- 著者
-
岡村 秀典
- 出版者
- 京都大學人文科學研究所
- 雑誌
- 東方學報 (ISSN:03042448)
- 巻号頁・発行日
- vol.84, pp.1-54, 2009-03-30
Chinese bronze mirrors are highly appreciated by Chinese and Japanese archaeologists, for they are particularly useful for chronological studies. Aside from the actual design, inscriptions can be found on a great many mirrors of the Han age. The mirror inscriptions have already been transcribed, first by Song dynasty scholars, and then by Qing dynasty epigraphists. In 1920s, Luo Zhen-yu published a fairly extensive collection of mirror inscriptions, and depended implicitly on his deciphering B. Karlgren collected 257 lines in his "Early Chinese Mirror Inscriptions" (BMFEA, No.6, 1934) and made an extremely important interpretation of the meaning.

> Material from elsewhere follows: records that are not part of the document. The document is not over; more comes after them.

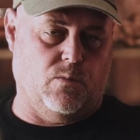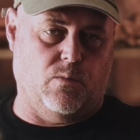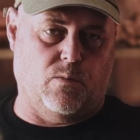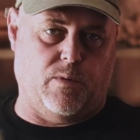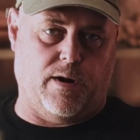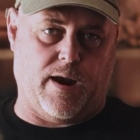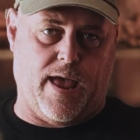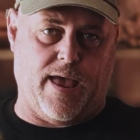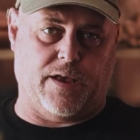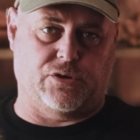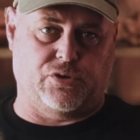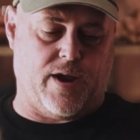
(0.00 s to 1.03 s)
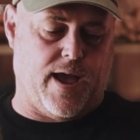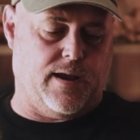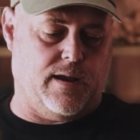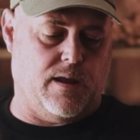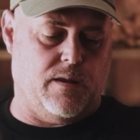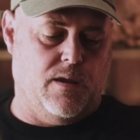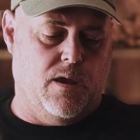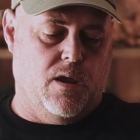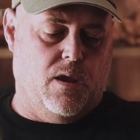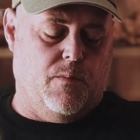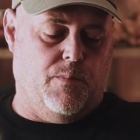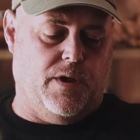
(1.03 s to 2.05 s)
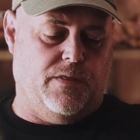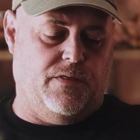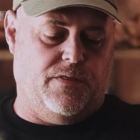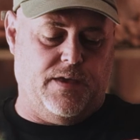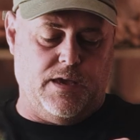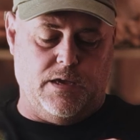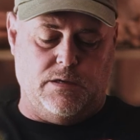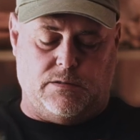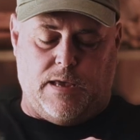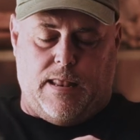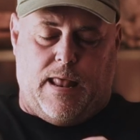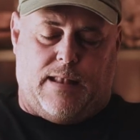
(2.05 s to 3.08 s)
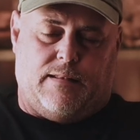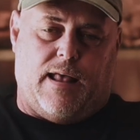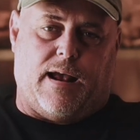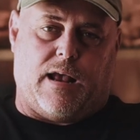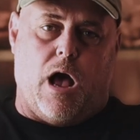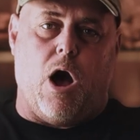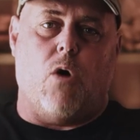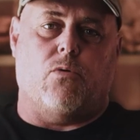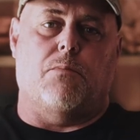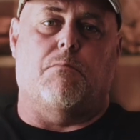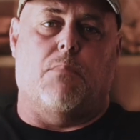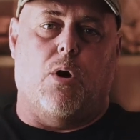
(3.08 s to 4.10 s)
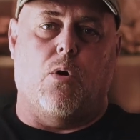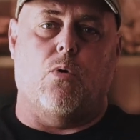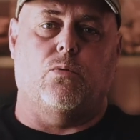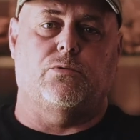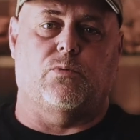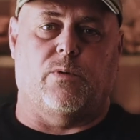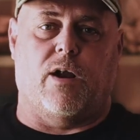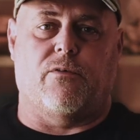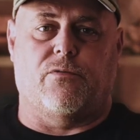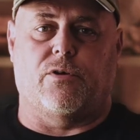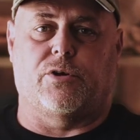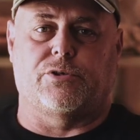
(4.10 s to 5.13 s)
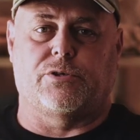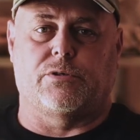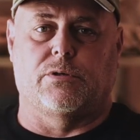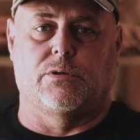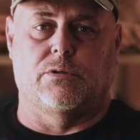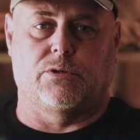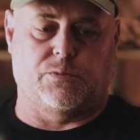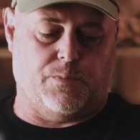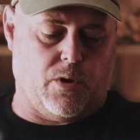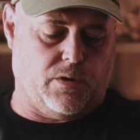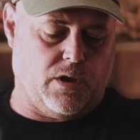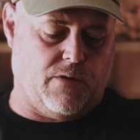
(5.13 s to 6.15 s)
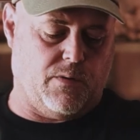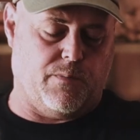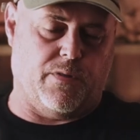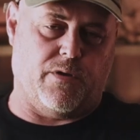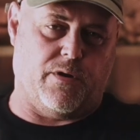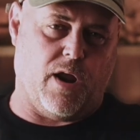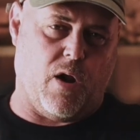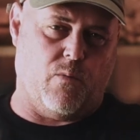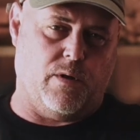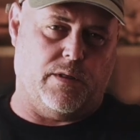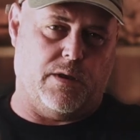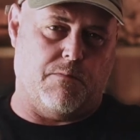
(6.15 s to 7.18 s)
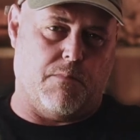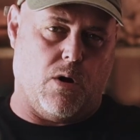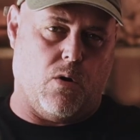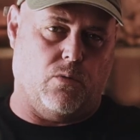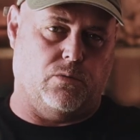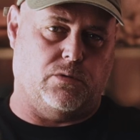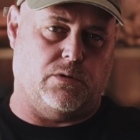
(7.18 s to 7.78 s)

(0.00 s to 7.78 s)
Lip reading: where I extracted it. But these, I called them molds when I first spoke of it, but they're not really molds,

Many of mirror inscriptions are versified, Karlgren as a Western pioneer of Chinese linguistics also indicated the rimes throughout. I organized the Research Project on Chinese Mirror Inscriptions to make a safe interpretation of all the inscriptions known so far, and to investigate the changes of the poetry style during 400 years of Han dynasty. According to my chronology, the Western Han mirrors can be roughly divided into four period. Many of the inscriptions of Period II and III are composed of lines of four-character or three-character, and some of them were imitative of poetic style of Chu Ci (楚辭) and on this ground generated the seven-character verses known as Bai Liang (柏梁) style. The seven-character verses were popular in Period IV, frequently referred to the Confucian scheme conceived the cosmos as the si-shen and presence of Yin Yang Wu Xing and also to the existence of the immortal beings. The latter half of this period was in the time of Wang Mang, he spread propaganda about his political achievements in the mirror inscriptions.